General Theory of Reactivity: The next session I attended was also by another Uber engineer who initially worked at Apple. This guy is really special because he wrote q and various other async javascript modules. He also know how to speak elvish and wore a wizard hat. I want one now! Basically his talk was about how reactive programming worked. Just know the following table and you are good for life:

The guy who can speak Elvish and a table for thinking about reactive programming

The day ended by accumulation of more swag. I think this hoarding habit will kill me one day. I got so many books, t-shirts and stickers that I was unable to carry my bag around the conference.

The celebrations continue!

Day 3

And it only gets better! Sunny, bright and hot, I ❤ Portland. I was off to the conference this morning after I finished the 10 puzzles they gave us out. I got an OSCON hoodie for completing them correctly (the swag hoarding continues….). Today, I have decided to switch it up a bit and attended sessions that were slightly off topic. Doing this made me appreciate open source even more!

The first session I attended was called “Accelerating the core of the cloud,” presented by an Intel engineer. The name is such a misrepresentation of what the session actually entailed. In two words it was about compilers and performance. They went over limitations of existing compilers and how Intel is actively working on a new strategy called: Core Performance optimization primarily targeting emerging languages like python, node.js, php, hhvm, and GO.

Don’t speed up the program, speed up the compiler or runtime at the core.

This idea is an interesting cross-collaboration between a corporation and open source world. Anyway, next up was collecting analytics from Graphs. The core of this session focused on utilizing existing technologies to do some interesting analytics on today’s social graphs. To put it in a sentence, this is super duper complicated to do at a large scale. The speaker mentioned technologies like Graphx and Giraph sitting on top of a Hadoop ecosystem. I think this is the next area that data analytics will probably move towards. Very futuristic but still a lot of work to be done! So next time I complain about why Facebook is suggesting me friends who I do not know, I will be thinking about how difficult it is do scalable graph analytics.

The next session I attended is definitely the highlight of the day. It was called “How to Game Design.” Presented by three Australian mates, the session was not only super fun, covered mechanics of game design but also enlightened me on how open source software helped make games better.

Cassandra 3.0 was announced at OSCON today. The talk gave a brief history of why there was a paradigm shift from using relational DBs towards NoSQL and how Cassandra gained momentum in this process. The CTO of Datastax, Jonathan Ellis also presented a few notable features of the new version. To be released in September, this version will be offering materialized views and role based authorization. He also mentioned that they were shifting the way they developed code. Inspired by Intel’s tick tock strategy, Datastax is now going to release few features, follow them up with bug fixes and then release more features, again follow them up with bug fixes and so on until the version is stable enough.
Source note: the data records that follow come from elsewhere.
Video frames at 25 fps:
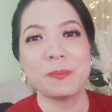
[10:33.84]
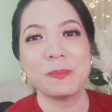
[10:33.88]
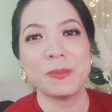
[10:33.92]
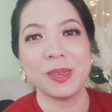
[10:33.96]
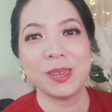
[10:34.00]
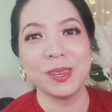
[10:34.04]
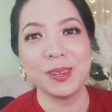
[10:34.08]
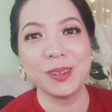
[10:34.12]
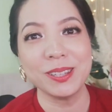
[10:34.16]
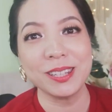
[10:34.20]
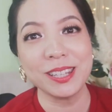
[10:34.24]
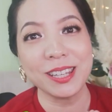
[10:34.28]

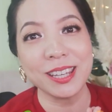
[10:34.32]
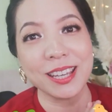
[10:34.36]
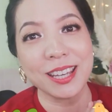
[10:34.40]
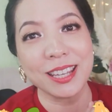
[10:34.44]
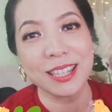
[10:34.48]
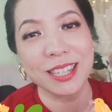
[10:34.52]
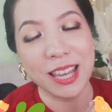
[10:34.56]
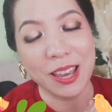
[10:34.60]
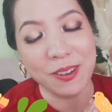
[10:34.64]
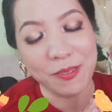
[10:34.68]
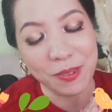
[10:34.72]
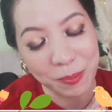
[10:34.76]
May you
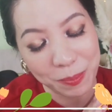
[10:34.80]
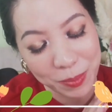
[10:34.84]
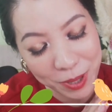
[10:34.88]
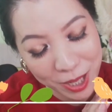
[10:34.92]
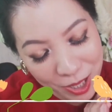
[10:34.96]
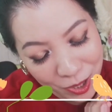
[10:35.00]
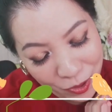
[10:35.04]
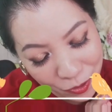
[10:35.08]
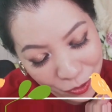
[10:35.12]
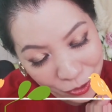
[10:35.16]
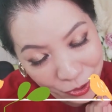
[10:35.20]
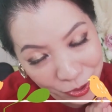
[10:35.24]
dears have a
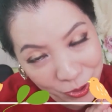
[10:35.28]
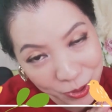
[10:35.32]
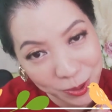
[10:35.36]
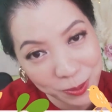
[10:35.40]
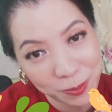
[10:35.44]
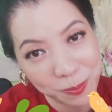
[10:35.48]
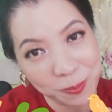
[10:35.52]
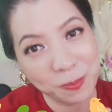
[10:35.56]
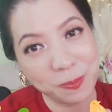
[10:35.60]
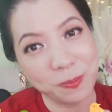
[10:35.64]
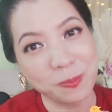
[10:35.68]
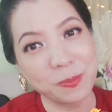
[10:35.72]

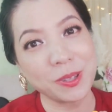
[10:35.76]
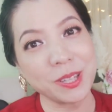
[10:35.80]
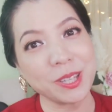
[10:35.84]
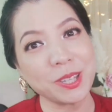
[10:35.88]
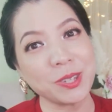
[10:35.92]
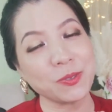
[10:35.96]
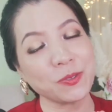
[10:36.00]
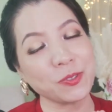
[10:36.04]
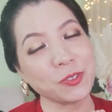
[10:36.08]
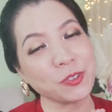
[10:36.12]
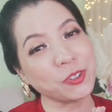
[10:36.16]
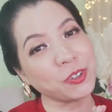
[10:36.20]
peaceful,
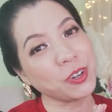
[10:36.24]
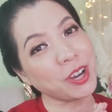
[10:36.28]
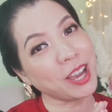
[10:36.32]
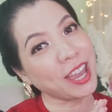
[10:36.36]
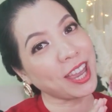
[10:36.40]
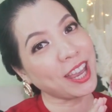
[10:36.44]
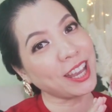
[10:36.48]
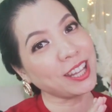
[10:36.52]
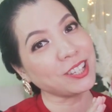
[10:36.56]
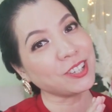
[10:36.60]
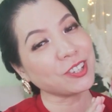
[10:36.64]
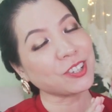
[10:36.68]
blissful
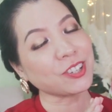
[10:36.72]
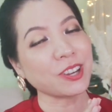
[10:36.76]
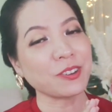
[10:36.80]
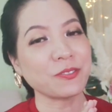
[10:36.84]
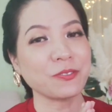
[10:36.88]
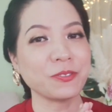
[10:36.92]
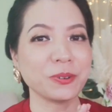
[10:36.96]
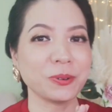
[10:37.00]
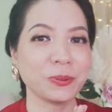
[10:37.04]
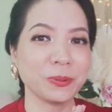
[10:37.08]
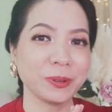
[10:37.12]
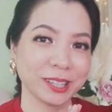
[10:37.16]
and
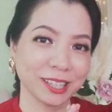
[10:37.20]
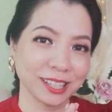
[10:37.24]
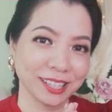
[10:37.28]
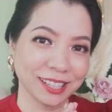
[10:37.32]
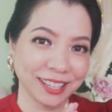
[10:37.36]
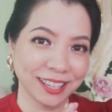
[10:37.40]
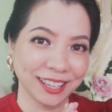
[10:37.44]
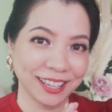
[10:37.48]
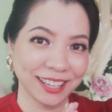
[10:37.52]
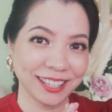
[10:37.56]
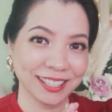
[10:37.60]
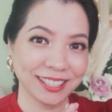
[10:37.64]
joyful week
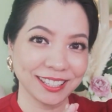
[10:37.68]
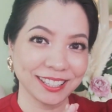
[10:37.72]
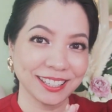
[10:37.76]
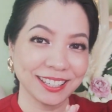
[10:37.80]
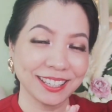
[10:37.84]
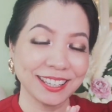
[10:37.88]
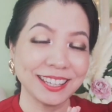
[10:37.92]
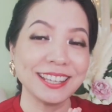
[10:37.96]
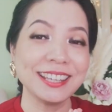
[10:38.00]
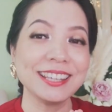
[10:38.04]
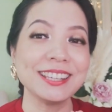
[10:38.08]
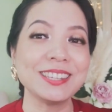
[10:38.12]
ahead.
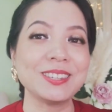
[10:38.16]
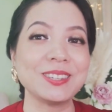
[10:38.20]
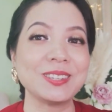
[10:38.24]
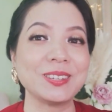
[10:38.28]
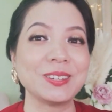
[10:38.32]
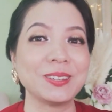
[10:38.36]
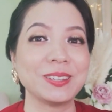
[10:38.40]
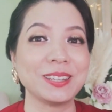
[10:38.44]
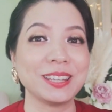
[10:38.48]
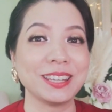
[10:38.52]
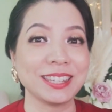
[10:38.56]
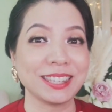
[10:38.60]

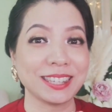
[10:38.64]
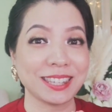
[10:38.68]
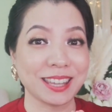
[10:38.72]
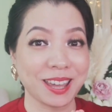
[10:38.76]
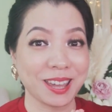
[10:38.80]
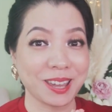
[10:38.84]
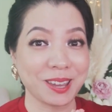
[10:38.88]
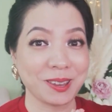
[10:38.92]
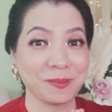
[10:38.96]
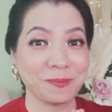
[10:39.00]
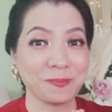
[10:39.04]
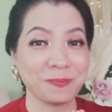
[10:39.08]
See you next
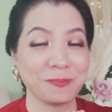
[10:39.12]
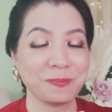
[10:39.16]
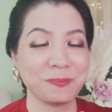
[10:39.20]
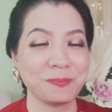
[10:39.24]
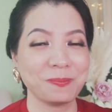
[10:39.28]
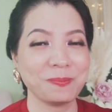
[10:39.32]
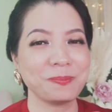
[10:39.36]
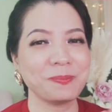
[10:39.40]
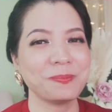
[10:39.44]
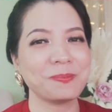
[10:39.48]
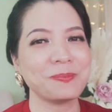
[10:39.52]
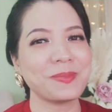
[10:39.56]
time.
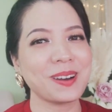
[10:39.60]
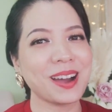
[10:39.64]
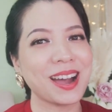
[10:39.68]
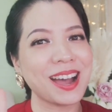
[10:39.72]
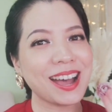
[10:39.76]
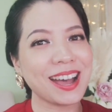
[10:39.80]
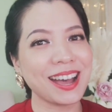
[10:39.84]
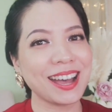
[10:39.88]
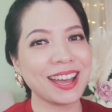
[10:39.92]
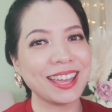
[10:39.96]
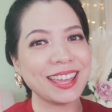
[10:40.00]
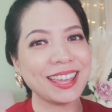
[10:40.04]

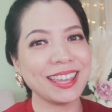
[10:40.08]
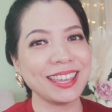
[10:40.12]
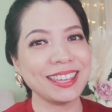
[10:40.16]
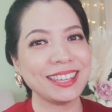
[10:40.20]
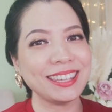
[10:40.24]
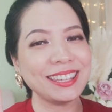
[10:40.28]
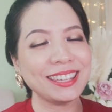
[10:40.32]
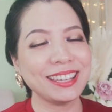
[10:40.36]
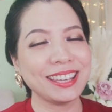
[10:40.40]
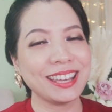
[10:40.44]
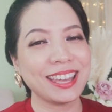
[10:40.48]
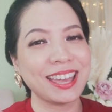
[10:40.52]
Bye!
The last session of the day was about the learnings of an Amazon AWS Engineer who contributed towards two different query languages. It focused on a systematic way to write specifications when designing the code. Much of the talk included tid bits of AWS SDK which just brushed through my head but overall, the takeaway from this was to write specifications that could adapt to use cases of tomorrow. And that was it, end of the day.